Unfortunately- powering up the CRT on 40+ year old systems may smoke them. I powered up my Xerox 820-II CP/m machine- high voltage supply blew out, smoked big time. It did boot off the 5.25" DSDD floppy. Same with my IBM PGC Monitor- smoked after just plugging it in to AC power. My two Infrared scopes from the 1940s both work, as does my 80 year old Triumph 241 Oscillograph.
 
... I made my own "Sprites", there's a term that should bring back some memories...
My introduction to the world of sprites, circa 1981 with coin-op conversions to desktop, was with if I remember correctly, a TI 9928 VDP based game console. Fifteen colors plus transparent. The chips could be stacked, hence the reason for transparent. There was one undesired display effect that was called the fifth sprite problem iirc ; - )...
 
The Timex Sinclair was "my first" :) I promptly fried it attempting to mod the external memory attachment.
Then yeah....the Commodore, many x86 versions starting with 8086/88. My first work machine was a truly inspiring 486DX4 100MHz with 16MB RAM. I was the envy of the group. Habitat modeling using satellite imagery (MSS Landsat 1 and 2) in the mid-late 80s.

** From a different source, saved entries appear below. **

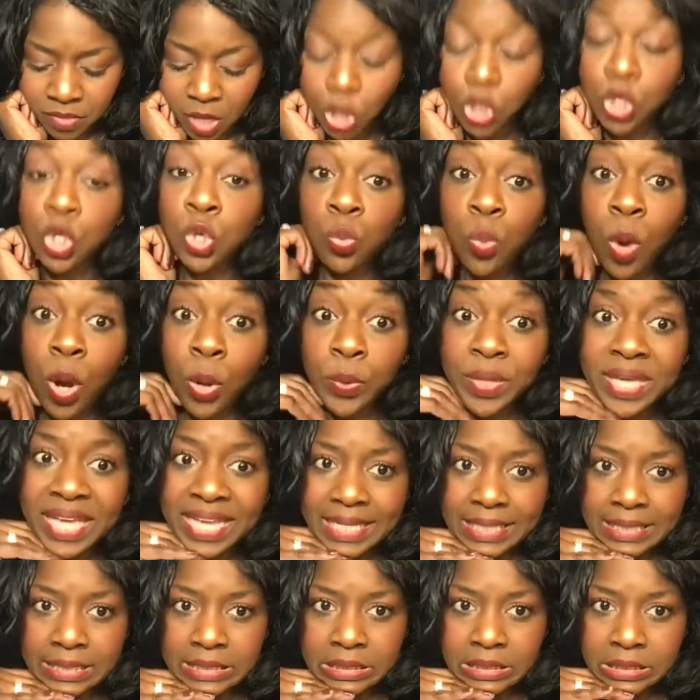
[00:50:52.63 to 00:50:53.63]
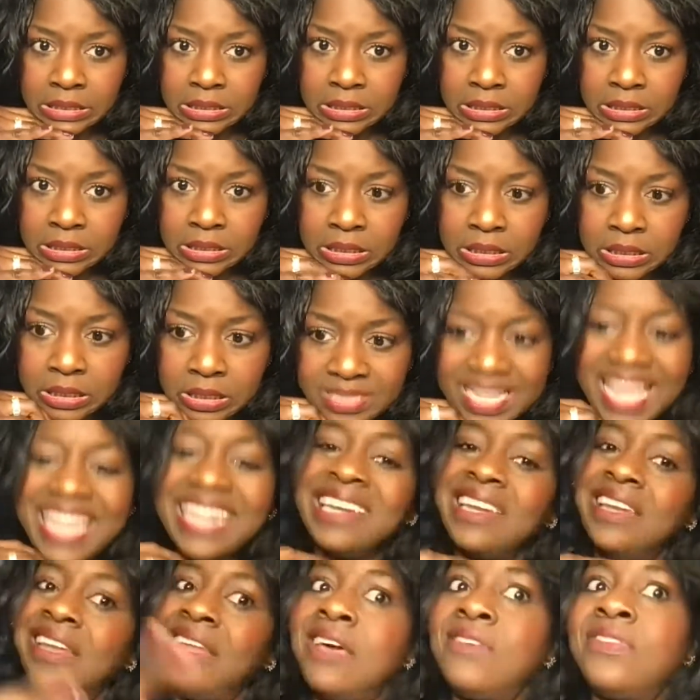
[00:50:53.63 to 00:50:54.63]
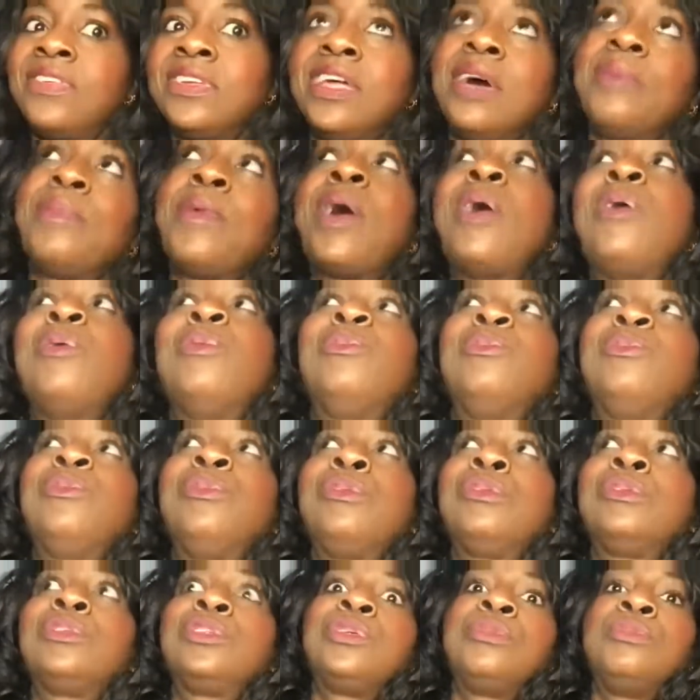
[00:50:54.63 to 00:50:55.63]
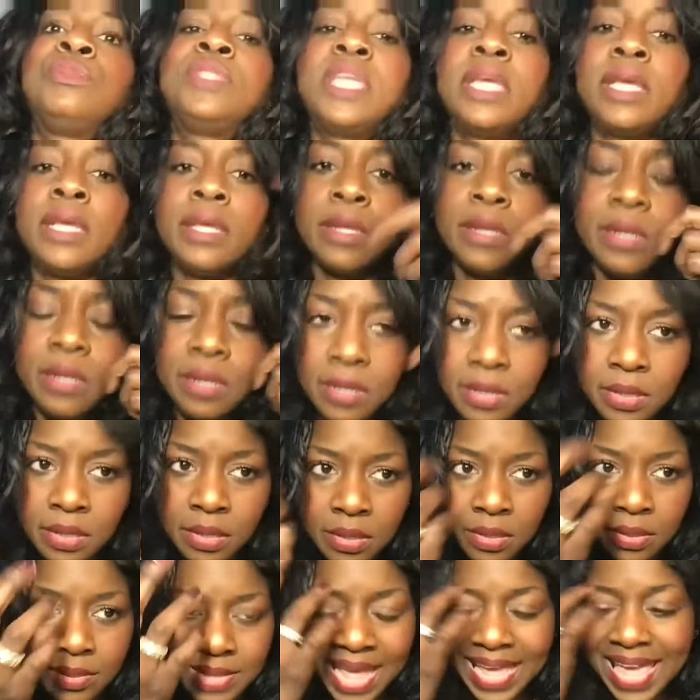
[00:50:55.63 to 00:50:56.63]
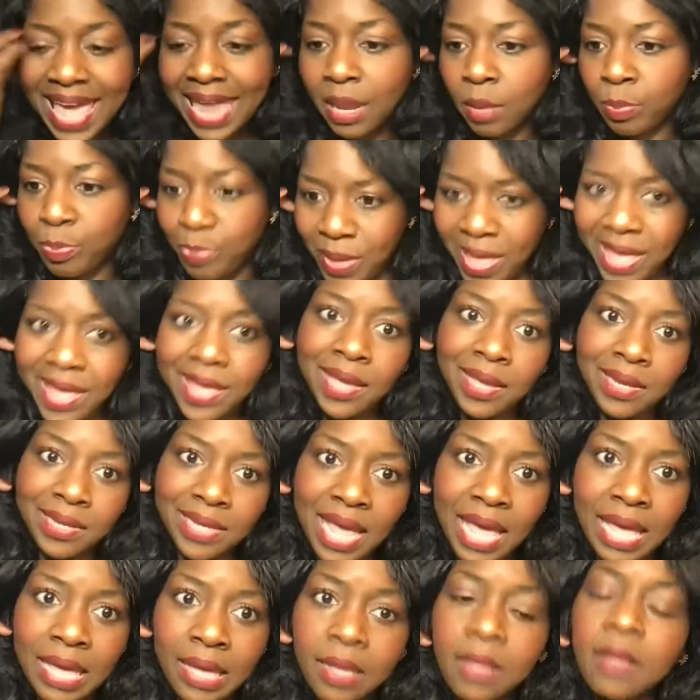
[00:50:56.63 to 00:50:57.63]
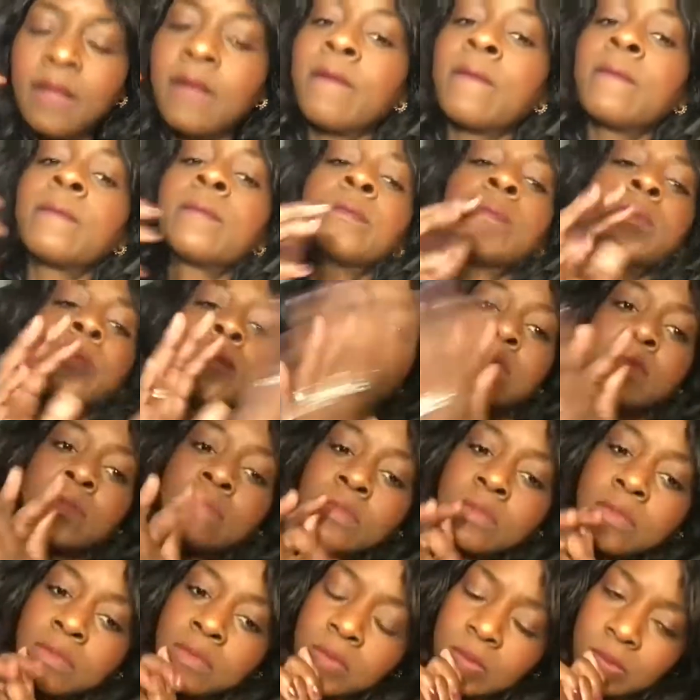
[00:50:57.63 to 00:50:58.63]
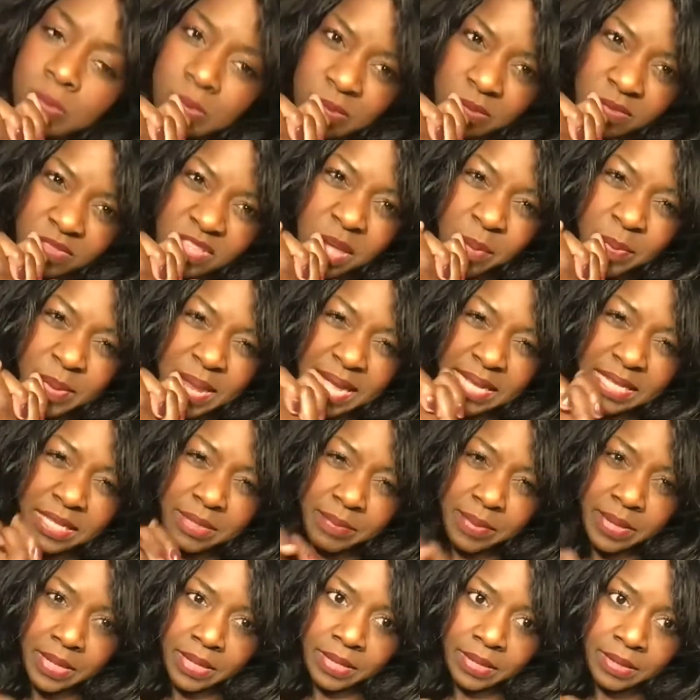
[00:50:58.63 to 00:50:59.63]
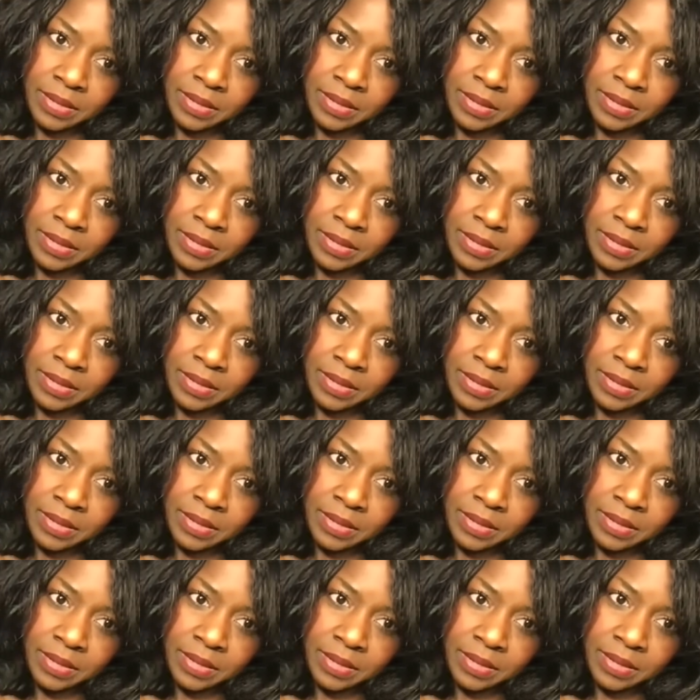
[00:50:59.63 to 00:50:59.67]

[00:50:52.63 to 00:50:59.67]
You working. They done leveled up on Juneteenth. They got a paid day. Talk back to me.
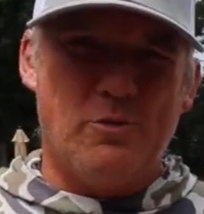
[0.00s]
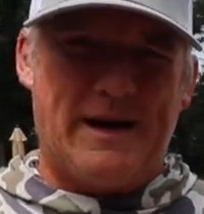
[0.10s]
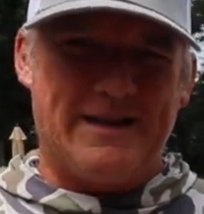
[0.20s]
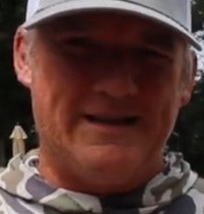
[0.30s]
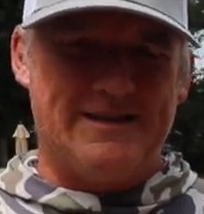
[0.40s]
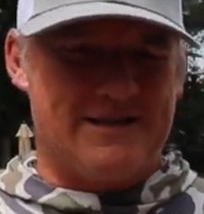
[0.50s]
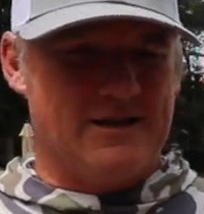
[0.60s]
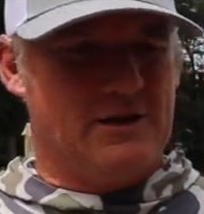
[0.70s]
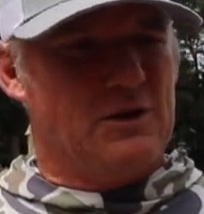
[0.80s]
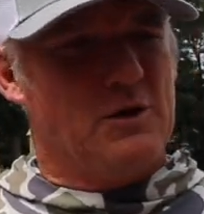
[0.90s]
about it is,
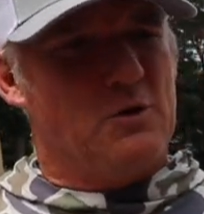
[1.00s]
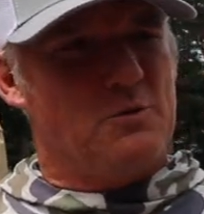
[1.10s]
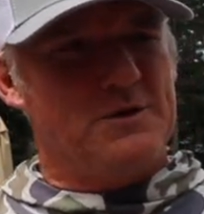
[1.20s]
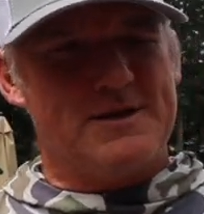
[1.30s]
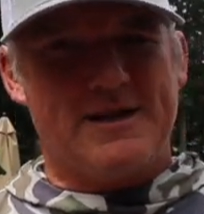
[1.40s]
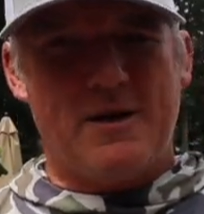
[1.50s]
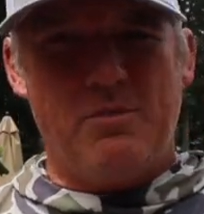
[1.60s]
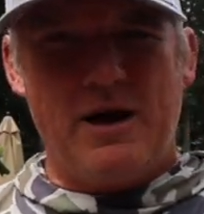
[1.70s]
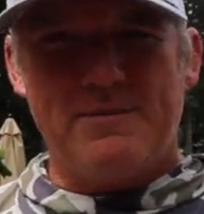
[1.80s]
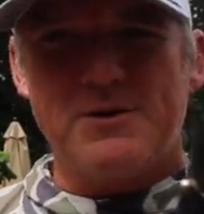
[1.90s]
when this guy
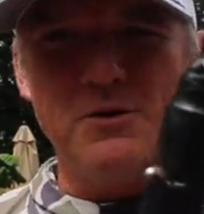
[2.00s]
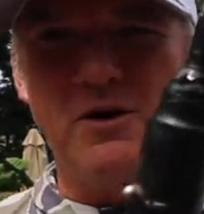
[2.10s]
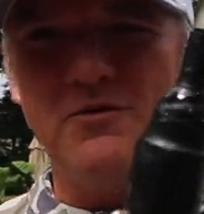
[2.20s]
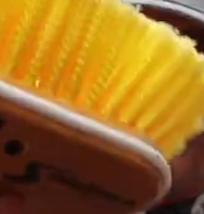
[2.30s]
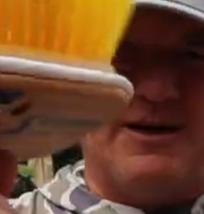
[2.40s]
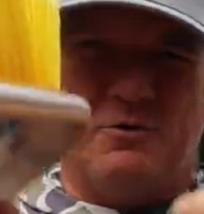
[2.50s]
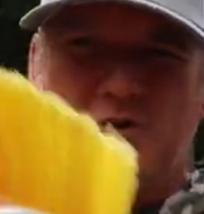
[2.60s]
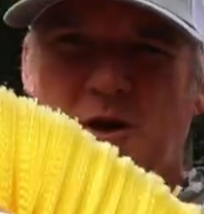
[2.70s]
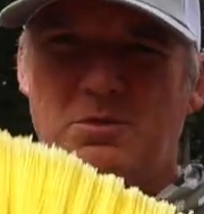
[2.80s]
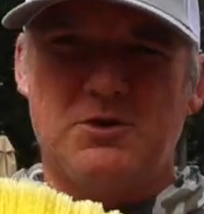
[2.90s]
pops off, it will
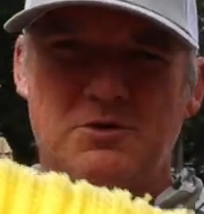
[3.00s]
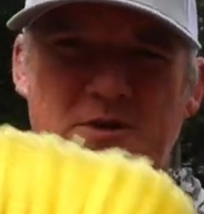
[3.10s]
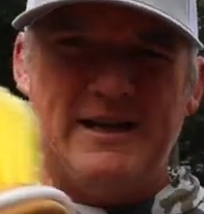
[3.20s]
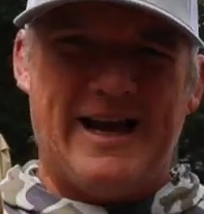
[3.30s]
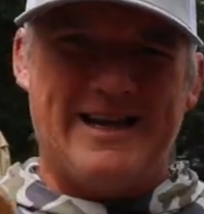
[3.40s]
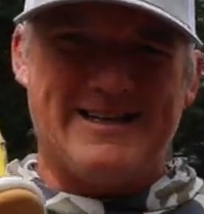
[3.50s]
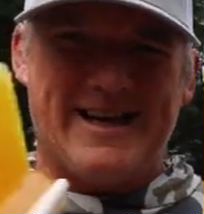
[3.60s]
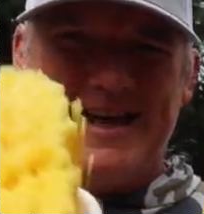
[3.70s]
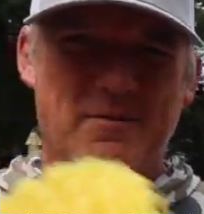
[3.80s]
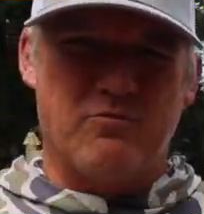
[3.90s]
double duty as
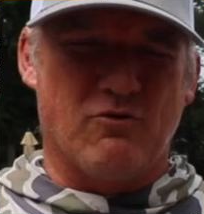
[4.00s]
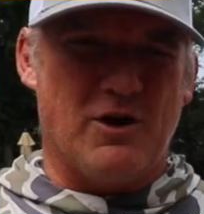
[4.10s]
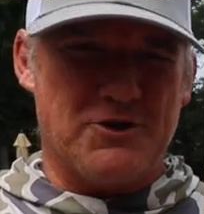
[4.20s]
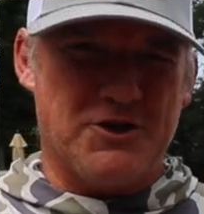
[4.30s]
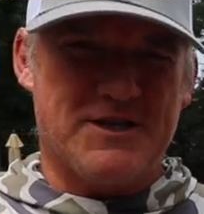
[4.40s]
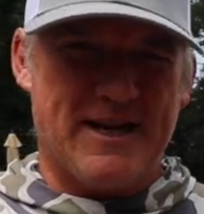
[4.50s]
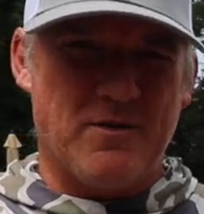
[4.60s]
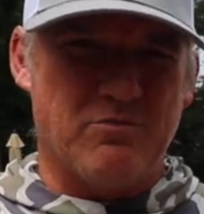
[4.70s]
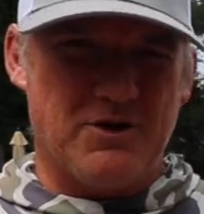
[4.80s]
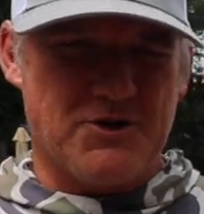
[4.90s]
a brush, a
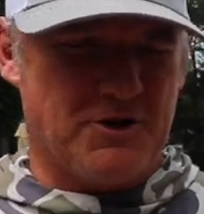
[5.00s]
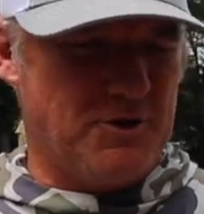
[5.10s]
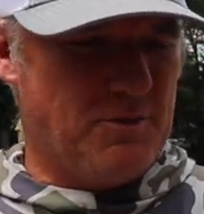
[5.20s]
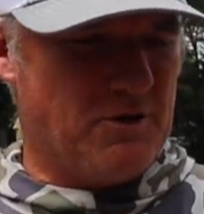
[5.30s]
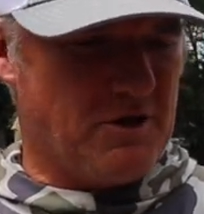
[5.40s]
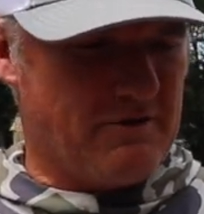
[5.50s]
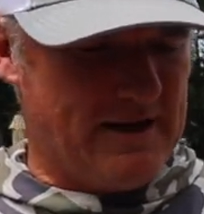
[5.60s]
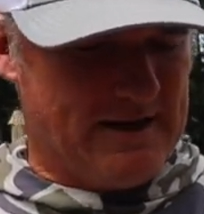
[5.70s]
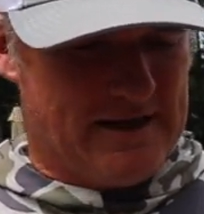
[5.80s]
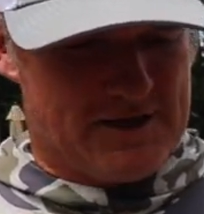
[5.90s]
second brush on your boat, all
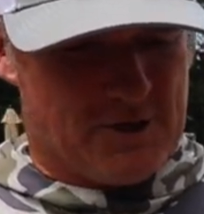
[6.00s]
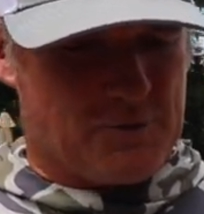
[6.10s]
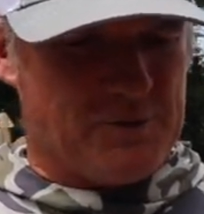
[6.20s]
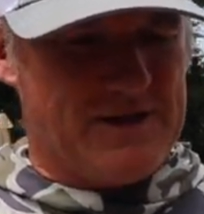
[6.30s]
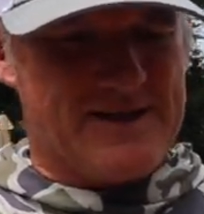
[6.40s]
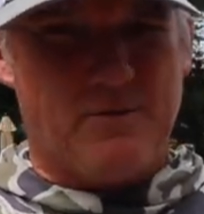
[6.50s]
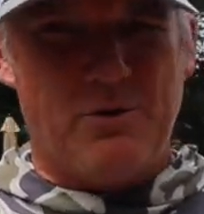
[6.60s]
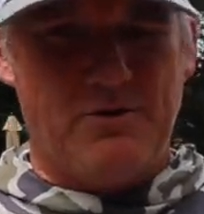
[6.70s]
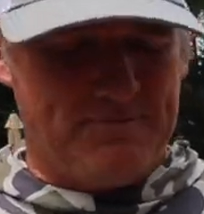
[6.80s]
right? So it's pretty simple.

New Mexico Inst of Mining "gave" me my first RISC machines -- Sparc II, IPX, and 10. Straight from the dumpster to my spare room (aka the junk room). How things change... today I'm such a slacker; Some nameless underpowered laptop.

But Brian seems to have had a Personal VAX! Hmm. I remember the PDP-11 we used to keep in the adjacent room. VMS still flashes in my mind during nightmares.